Passagem só de ida

Maria Luiza não tinha muito estudo, mas tinha ciência de que nem tudo são flores na vida e que, até pelo aspecto de aprendizado e evolução espiritual, todas as pessoas enfrentam dificuldades em momentos distintos da existência. Para uns o fardo parece mais leve, para outros mais pesado…

Dona Honorina, por exemplo, que barra pesada estava passando… o único filho havia morrido afogado no interior do estado e ela estava indo para o velório… Embora a tivesse conhecido na lotação naquela tarde, Maria Luiza se afeiçoara a ela… E se propôs a levá-la até a rodoviária de Porto Alegre… Mas o que ela não poderia imaginar, era que a outra estava com pouco dinheiro…

“Como pensa em ir no velório do seu filho se não tem dinheiro suficiente?”, perguntou Maria Luiza. Não foi preciso dizer mais nada: o mundo caiu… Dona Honorina desandou num choro silencioso e inconsolável. Enquanto se afastavam um pouco para que as pessoas que estavam atrás na fila pudessem chegar ao guichê, Maria Luiza tentou acalmá-la… Abraçou a outra e nada… Fez carinho em seus cabelos e nada… Afagou-lhe as faces e nada…

Bastante “manteiga derretida” com toda aquela situação, Maria Luiza começou a chorar também. E quanto mais Dona Honorina chorava, mais Maria Luiza chorava junto… As pessoas que circulavam no saguão olhavam desconfiadas para elas… Foi tanto que a própria Dona Honorina percebeu a fiasqueira e tratou de aquietar-se e de consolar Maria Luiza… “Não chore, minha filha, eu já estou melhor!”…

Maria Luiza se recobrou enquanto Dona Honorina comentava baixinho: “eu calculei que o valor da passagem não fosse ultrapassar o valor da quantia que eu tinha, mas me enganei…” E, depois de um pequeno instante e de um longo suspiro, ela mesma concluiu: “eu só vou receber no início do próximo mês, assim sendo, infelizmente não poderei ir me despedir do meu Onofre… vamos voltar! Seja o que DEUS quiser…”

Aquela afirmação dita em tom de resignação depois da outra ter superado o medo e depois de terem vencido o vexame na escada rolante, cortou o coração de Maria Luiza. Imagine: o filho morto naquelas horas já devia estar num caixão no interior do estado e a mãe teria de voltar para casa e não poderia ir ao enterro porque não tinha todo o dinheiro da passagem!? Que absurdo!
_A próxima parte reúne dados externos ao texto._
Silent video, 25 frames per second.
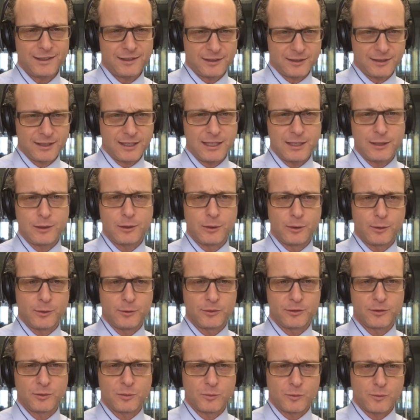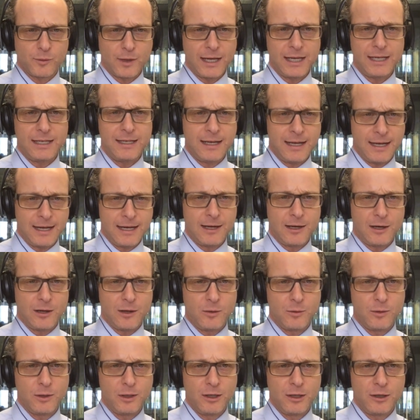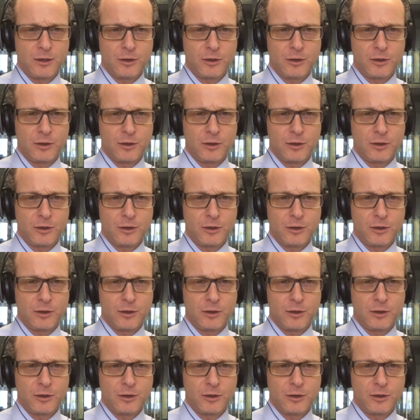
skills right now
Maria Luiza acreditava que a morte não representava o fim; que na morte o corpo, que veio do pó, ao pó retorna… E, embora o corpo já estivesse sem vida, aquela pobre mãe tinha o direito de ir ao interior enterrar o filho… Assim pensando, Maria Luiza pegou o pouco dinheiro de Dona Honorina, voltou ao guichê e completou com seu próprio dinheiro o valor da passagem.

Foi só quando voltava com o bilhete na mão, feliz e contente, que percebeu que a outra agora tinha uma passagem… Só de ida… Caramba!, pensou Maria Luiza… Como Dona Honorina faria para voltar, se não tinha mais dinheiro?